From the aforementioned blog post, the solution for any other VM besides vCenter would have been to powercycle the responsible host for the file lock (or all of them, for good measure), and then restart the affected VM. However, this is not possible if the vCenter VM is the victim, as you can’t really do vMotion without vCenter!
Regardless, I went down a long rabbit hole full of attempted fixes that ultimately required me to restore the vCenter VM from a Veeam backup directly to a host. It worked great, except I couldn’t vMotion the vCenter VM anymore! vSphere kept throwing the following error whenever I attempted to vMotion the VM:
“That’s odd”, I thought to myself. Maybe because the VM was registered directly on the ESXi host and then brought up, vCenter somehow see itself there?
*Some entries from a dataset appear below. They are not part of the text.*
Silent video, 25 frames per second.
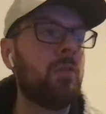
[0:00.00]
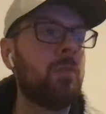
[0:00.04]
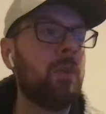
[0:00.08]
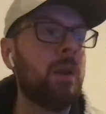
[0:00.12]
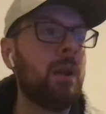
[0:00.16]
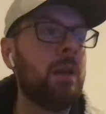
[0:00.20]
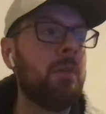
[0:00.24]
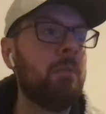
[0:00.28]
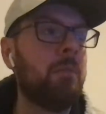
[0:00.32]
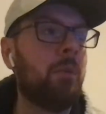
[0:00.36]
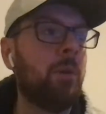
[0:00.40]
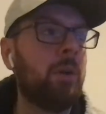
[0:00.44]

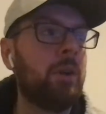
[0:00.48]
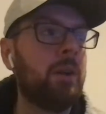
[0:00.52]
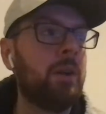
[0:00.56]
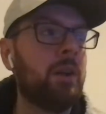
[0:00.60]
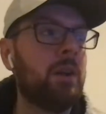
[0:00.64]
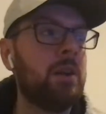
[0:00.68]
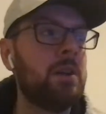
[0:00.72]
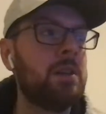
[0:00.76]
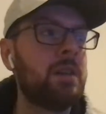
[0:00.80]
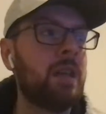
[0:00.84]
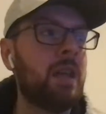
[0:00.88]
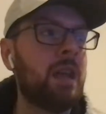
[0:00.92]
There's so
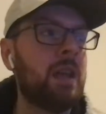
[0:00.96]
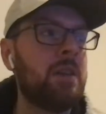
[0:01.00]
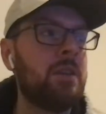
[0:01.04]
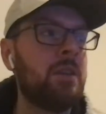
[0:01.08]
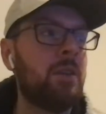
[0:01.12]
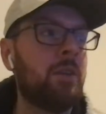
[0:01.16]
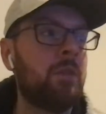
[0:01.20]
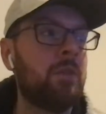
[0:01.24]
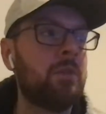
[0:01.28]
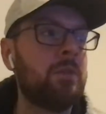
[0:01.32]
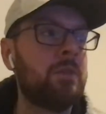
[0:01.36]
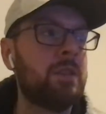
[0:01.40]
many point
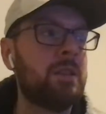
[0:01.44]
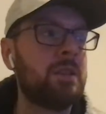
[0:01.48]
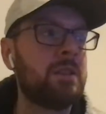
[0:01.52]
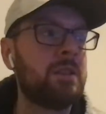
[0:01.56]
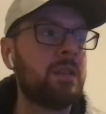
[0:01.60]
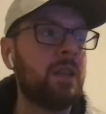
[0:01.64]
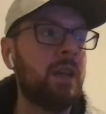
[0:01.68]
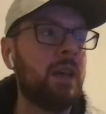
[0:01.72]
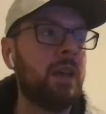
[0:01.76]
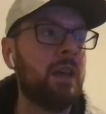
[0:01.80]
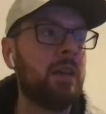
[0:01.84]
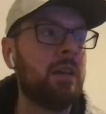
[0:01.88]
guards that I
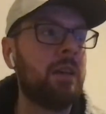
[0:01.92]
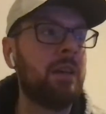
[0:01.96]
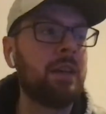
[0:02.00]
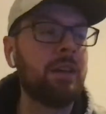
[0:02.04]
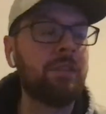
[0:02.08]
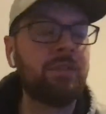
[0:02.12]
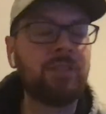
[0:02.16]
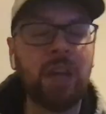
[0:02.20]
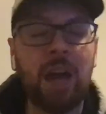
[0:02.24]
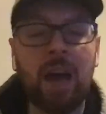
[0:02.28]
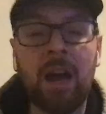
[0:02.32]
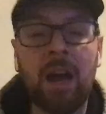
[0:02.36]
don't
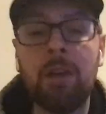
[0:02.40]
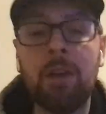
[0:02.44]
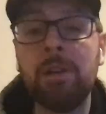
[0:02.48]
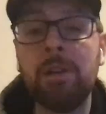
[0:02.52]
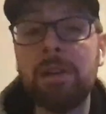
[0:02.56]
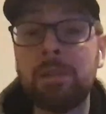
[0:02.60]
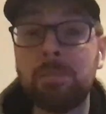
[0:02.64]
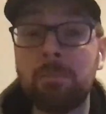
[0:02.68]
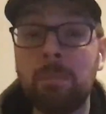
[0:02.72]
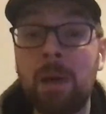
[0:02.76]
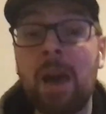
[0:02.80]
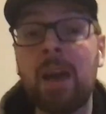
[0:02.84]
dislike. Like
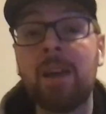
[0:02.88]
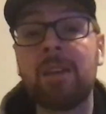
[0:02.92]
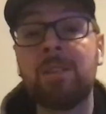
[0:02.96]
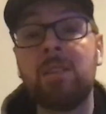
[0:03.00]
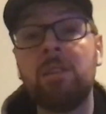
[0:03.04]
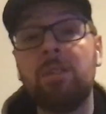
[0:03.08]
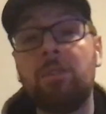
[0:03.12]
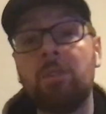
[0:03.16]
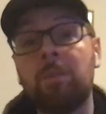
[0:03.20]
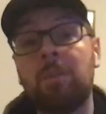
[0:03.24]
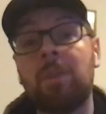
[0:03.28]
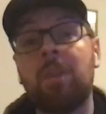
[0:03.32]
if
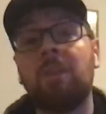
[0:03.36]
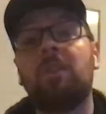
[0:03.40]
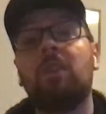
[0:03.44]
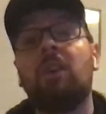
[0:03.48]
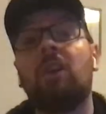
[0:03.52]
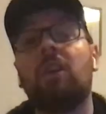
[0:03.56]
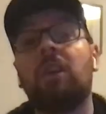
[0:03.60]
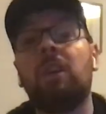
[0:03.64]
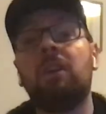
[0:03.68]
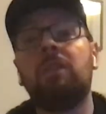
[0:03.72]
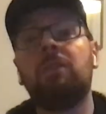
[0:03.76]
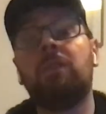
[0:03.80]
Tyrese
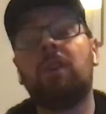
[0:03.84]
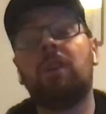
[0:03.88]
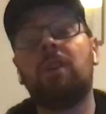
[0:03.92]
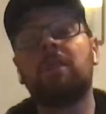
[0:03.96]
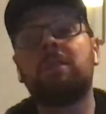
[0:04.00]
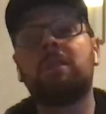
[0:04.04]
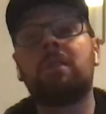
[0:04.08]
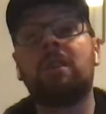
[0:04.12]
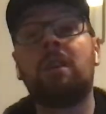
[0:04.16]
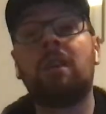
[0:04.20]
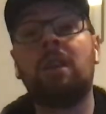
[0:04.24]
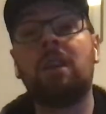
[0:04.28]
Maxey from
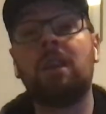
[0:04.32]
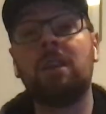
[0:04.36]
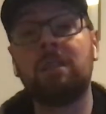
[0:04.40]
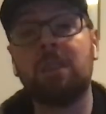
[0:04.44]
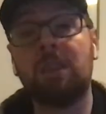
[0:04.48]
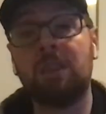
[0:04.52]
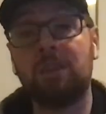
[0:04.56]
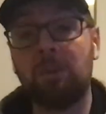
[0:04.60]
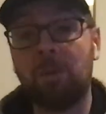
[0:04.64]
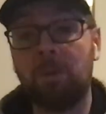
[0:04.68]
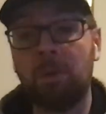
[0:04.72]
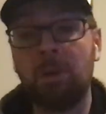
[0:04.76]
Kentucky
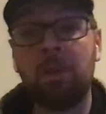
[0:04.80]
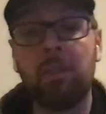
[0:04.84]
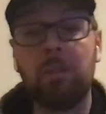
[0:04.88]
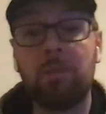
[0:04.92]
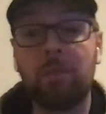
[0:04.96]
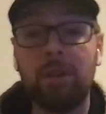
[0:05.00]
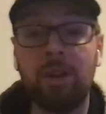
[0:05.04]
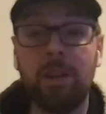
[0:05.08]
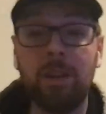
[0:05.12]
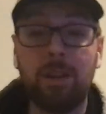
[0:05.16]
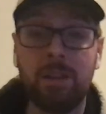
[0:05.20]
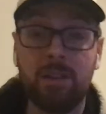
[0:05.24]
falls to the Knicks
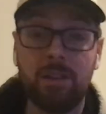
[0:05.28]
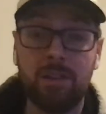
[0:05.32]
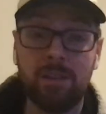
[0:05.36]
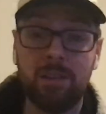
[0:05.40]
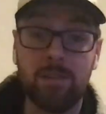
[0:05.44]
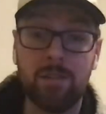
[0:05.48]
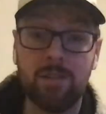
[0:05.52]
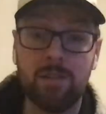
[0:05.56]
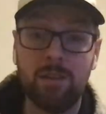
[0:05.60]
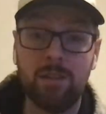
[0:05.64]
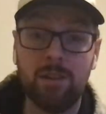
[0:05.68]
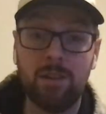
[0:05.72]
at
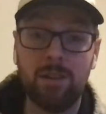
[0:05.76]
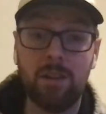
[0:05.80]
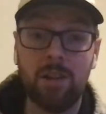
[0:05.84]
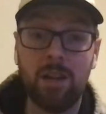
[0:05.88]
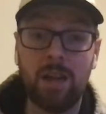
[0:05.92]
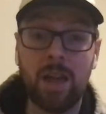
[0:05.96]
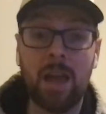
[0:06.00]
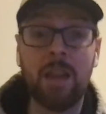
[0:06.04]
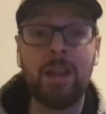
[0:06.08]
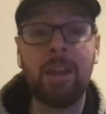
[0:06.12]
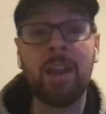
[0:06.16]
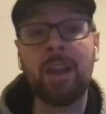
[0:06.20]
23
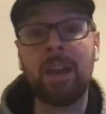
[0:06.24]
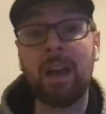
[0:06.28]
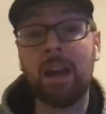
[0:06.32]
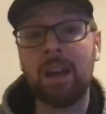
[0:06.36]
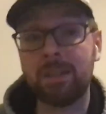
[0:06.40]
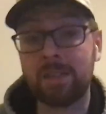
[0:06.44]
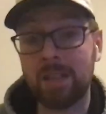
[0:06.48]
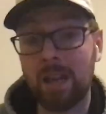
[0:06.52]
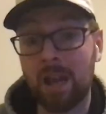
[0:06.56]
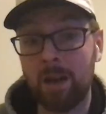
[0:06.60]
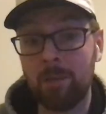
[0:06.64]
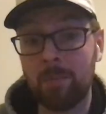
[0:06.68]

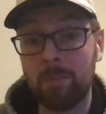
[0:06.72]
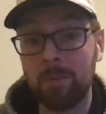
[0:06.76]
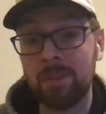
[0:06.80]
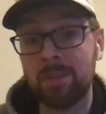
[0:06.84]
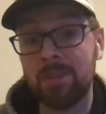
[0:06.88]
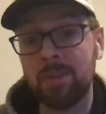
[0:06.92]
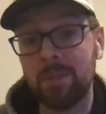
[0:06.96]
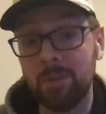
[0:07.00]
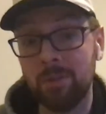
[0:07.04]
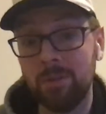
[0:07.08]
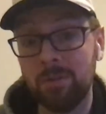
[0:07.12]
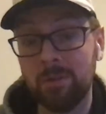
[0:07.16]
and they
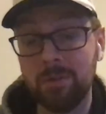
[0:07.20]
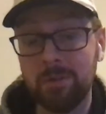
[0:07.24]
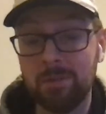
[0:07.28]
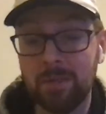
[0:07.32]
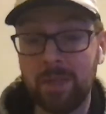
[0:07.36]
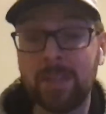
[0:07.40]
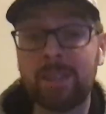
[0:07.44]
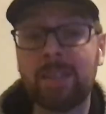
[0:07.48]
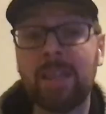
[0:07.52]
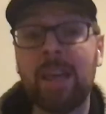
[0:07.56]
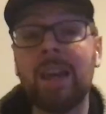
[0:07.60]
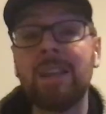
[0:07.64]
got Toppin
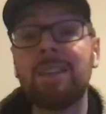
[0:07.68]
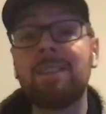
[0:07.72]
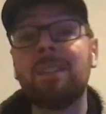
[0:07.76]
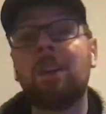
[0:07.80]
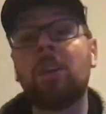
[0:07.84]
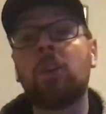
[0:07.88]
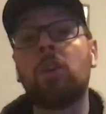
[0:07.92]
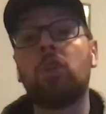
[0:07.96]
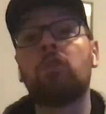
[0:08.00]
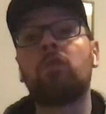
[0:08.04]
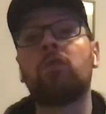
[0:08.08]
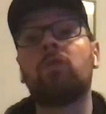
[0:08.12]
too,
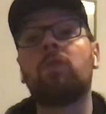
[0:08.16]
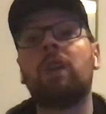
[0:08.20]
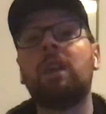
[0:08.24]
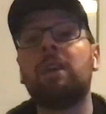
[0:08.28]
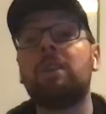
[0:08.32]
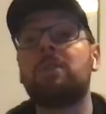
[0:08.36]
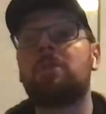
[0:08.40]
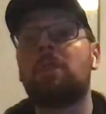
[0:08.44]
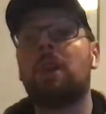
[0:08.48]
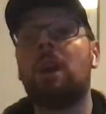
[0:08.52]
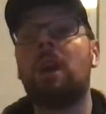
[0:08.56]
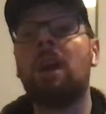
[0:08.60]
like that's
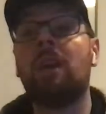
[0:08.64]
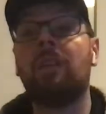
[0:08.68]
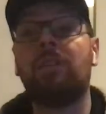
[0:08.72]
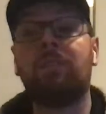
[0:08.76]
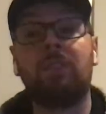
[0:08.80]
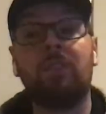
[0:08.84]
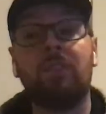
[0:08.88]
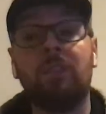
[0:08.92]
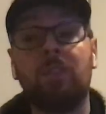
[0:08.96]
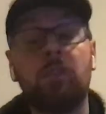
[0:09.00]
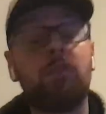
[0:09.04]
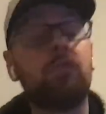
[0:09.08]
a
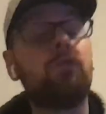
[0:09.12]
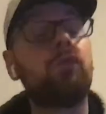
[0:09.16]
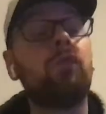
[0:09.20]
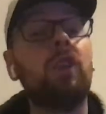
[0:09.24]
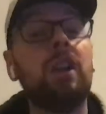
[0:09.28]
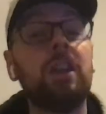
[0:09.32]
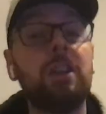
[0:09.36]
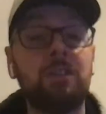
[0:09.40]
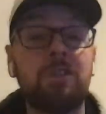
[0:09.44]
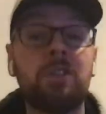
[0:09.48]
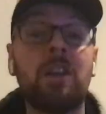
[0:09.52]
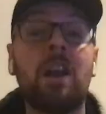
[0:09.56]
great
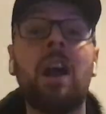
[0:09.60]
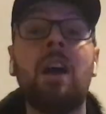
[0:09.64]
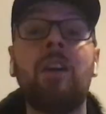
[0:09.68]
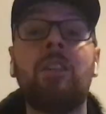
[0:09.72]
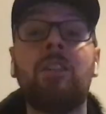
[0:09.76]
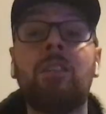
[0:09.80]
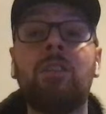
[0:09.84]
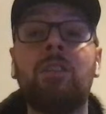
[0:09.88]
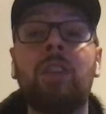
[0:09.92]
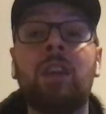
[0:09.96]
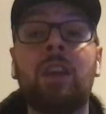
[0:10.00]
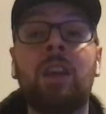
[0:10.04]
draft.
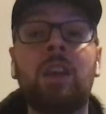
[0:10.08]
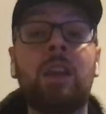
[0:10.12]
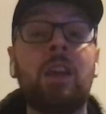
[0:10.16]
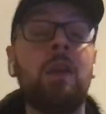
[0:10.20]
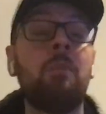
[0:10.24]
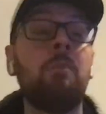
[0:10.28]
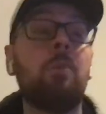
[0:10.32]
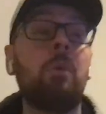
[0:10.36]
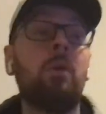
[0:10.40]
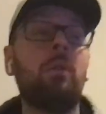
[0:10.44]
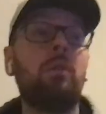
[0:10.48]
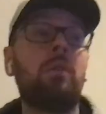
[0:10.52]
great draft
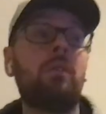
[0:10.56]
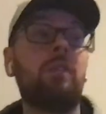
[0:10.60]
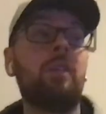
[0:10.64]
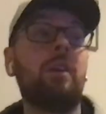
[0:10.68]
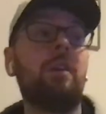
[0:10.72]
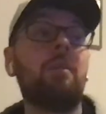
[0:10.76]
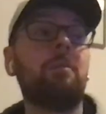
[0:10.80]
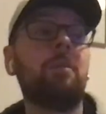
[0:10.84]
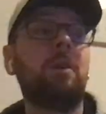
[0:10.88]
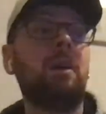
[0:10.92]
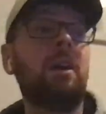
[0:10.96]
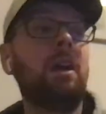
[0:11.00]
if they could
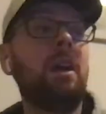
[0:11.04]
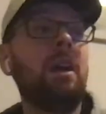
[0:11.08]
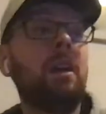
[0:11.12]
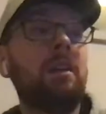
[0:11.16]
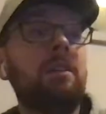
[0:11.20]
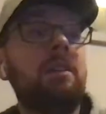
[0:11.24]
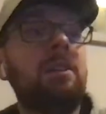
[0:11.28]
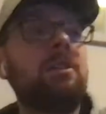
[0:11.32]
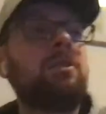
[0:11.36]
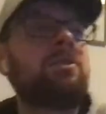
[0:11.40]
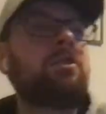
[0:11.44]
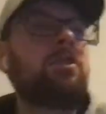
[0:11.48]
get both of
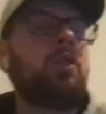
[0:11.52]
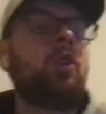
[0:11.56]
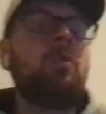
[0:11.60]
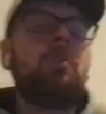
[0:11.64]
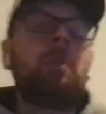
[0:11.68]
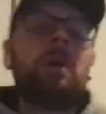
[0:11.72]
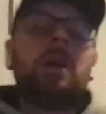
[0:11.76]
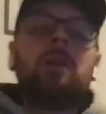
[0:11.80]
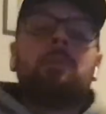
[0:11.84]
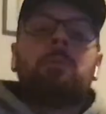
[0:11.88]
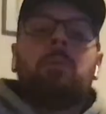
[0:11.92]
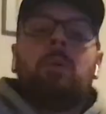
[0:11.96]
them.
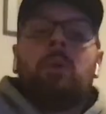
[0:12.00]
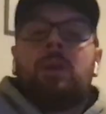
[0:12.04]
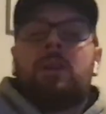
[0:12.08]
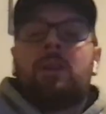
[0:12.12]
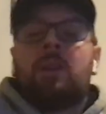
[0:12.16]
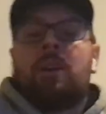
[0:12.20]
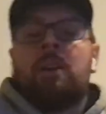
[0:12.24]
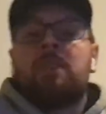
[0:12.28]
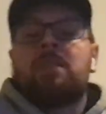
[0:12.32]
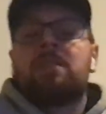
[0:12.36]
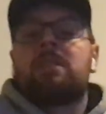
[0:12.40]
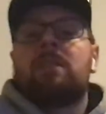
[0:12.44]
There's so
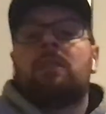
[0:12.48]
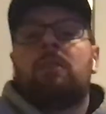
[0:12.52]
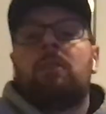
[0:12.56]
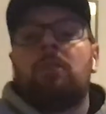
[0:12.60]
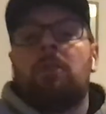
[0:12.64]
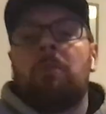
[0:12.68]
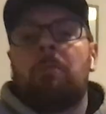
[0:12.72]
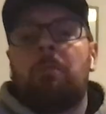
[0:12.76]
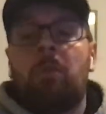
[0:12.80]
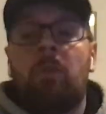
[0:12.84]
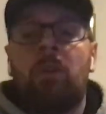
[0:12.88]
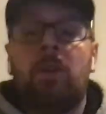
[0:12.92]
many point
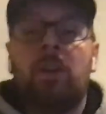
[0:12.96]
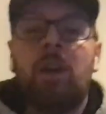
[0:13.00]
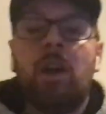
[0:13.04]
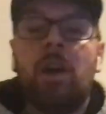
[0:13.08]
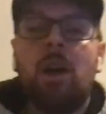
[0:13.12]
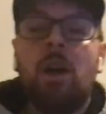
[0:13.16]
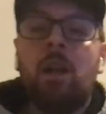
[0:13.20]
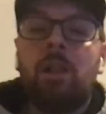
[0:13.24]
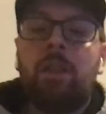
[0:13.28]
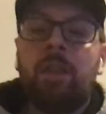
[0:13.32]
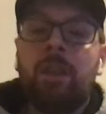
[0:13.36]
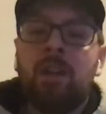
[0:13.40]
guards still on
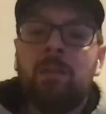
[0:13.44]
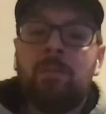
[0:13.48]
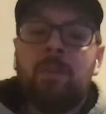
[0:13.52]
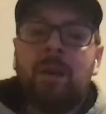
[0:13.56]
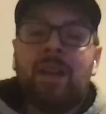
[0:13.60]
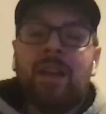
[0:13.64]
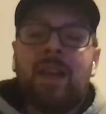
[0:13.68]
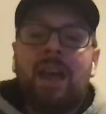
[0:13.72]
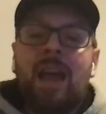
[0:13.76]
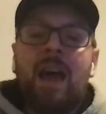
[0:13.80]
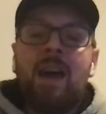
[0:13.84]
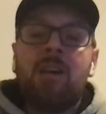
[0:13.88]
the board.
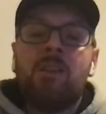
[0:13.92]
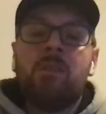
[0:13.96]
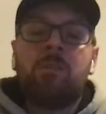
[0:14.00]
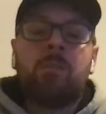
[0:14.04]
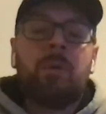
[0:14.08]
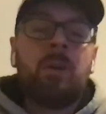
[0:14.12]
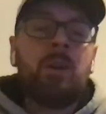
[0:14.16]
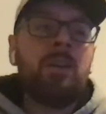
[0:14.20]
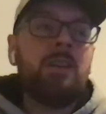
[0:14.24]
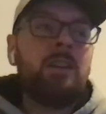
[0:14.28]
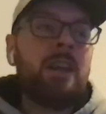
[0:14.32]
Think about it.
So when I tried to vMotion, it wouldn’t figure it out? Not sure. I figured a possible fix would be to shut down the vCenter server, open the c# client to the host that it was on, and unregister and reregister. Perhaps doing that would get the process right, and things would work.
… not so much.
I connected the client to the target host, and unregistered the VM, then reregistered it on a different host. After reregistering it, the network adapter for the vCenter server could no longer connect to the distributed switch. So the VM would come up, but vCenter couldn’t start because it didn’t have a network adapter to talk to the Platform Services Controller.
My solution was to create a new portgroup (with the appropriate VLAN) on an existing vSphere Standard Switch, steal a host NIC away from the LAG in the vDS, add it to the VSS, and then power up the vCenter VM. Once it came up, it was able to connect to the PSC, and get the vCenter Server process up. Then I moved it back to the vDS, and things seemed to work okay again!
Hope this helps anyone facing the same issue, where their vCenter server is unable to get going because of vDS inaccessibility.